Step 2: Forward logs to SnappyFlow

Add the following log parser to logging section of sfAgent’s config.yaml:

- name: etlRaw
enabled: true
log_path: <log file path>

Restart sfAgent with the new configuration.

service sfagent restart

Check if documents have been received in SnappyFlow. You will find 3 documents under metrics with plugin name as “etlRaw” and documentType as “job”, “stage” and “task” depending on your hierarchy.

Step 3: Generate an access URL for use by summarization module

Logs shipped to SnappyFlow are in a raw form and they cannot be directly used for reporting and analysis. Therefore user has to export this raw data to a summarization script that transforms the data and sends it back to SnappyFlow into a new document.

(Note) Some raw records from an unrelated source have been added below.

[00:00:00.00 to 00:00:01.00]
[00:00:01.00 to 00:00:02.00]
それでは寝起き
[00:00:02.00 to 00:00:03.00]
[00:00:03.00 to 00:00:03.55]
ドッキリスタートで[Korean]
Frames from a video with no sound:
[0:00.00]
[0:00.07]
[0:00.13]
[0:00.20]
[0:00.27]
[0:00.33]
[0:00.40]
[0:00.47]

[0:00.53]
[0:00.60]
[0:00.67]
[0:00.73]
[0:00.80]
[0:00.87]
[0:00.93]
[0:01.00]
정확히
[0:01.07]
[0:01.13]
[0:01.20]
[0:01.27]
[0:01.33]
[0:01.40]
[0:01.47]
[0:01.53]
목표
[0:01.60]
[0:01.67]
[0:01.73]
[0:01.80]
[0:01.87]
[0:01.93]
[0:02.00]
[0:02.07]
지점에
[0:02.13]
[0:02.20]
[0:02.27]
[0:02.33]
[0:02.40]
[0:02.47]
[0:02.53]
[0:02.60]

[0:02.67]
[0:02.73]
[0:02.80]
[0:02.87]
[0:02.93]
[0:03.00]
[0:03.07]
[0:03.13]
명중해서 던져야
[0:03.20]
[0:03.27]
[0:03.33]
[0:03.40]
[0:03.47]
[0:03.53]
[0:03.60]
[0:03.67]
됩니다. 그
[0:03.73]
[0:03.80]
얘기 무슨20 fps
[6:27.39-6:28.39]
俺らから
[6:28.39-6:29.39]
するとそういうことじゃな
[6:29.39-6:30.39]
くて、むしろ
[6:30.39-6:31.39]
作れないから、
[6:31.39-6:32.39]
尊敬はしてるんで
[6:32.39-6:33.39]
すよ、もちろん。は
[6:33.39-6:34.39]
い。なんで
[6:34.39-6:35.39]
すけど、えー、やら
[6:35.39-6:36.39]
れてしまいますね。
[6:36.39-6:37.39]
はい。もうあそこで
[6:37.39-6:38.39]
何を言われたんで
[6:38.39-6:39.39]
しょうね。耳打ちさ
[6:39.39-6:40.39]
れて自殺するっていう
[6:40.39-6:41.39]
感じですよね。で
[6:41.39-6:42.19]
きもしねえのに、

Import a ETL template into your dashboard.

Go to “Scratchpad” pane

Click on ‘Export API Endpoint’ option in the component and create component URL for all 3 components for interval, say Last 5 mins.

Click on the ‘API Endpoints’ option for the project to view the API List. Copy the URL’s for the 3 components and the Authentication token. These need to be provided in Step 4

Step 4: Run summarization script as a cronjob

Install the pip utility from the below link. Refer to the link for Installation and Usage instructions.

sfapmetl · PyPI

  • The python script takes a config file path as input

  • Set values for key, appName, projectName, Name.

  • Provide the component Url’s for Job, stage and Task and authKey (from Step 3)

  • The data will be available in the dashboard under the plugin ‘etlReport’ and documentType - job, stage and task.

Step 5: Review ETL Dashboards

You will now see the summarized data in dashboard under etlReport for job, stage and tasks. Select a particular job and choose a timeline to see job duration trends over the selected time period. Clicking on a particular job id provides a drilled down view of stages and tasks within that job.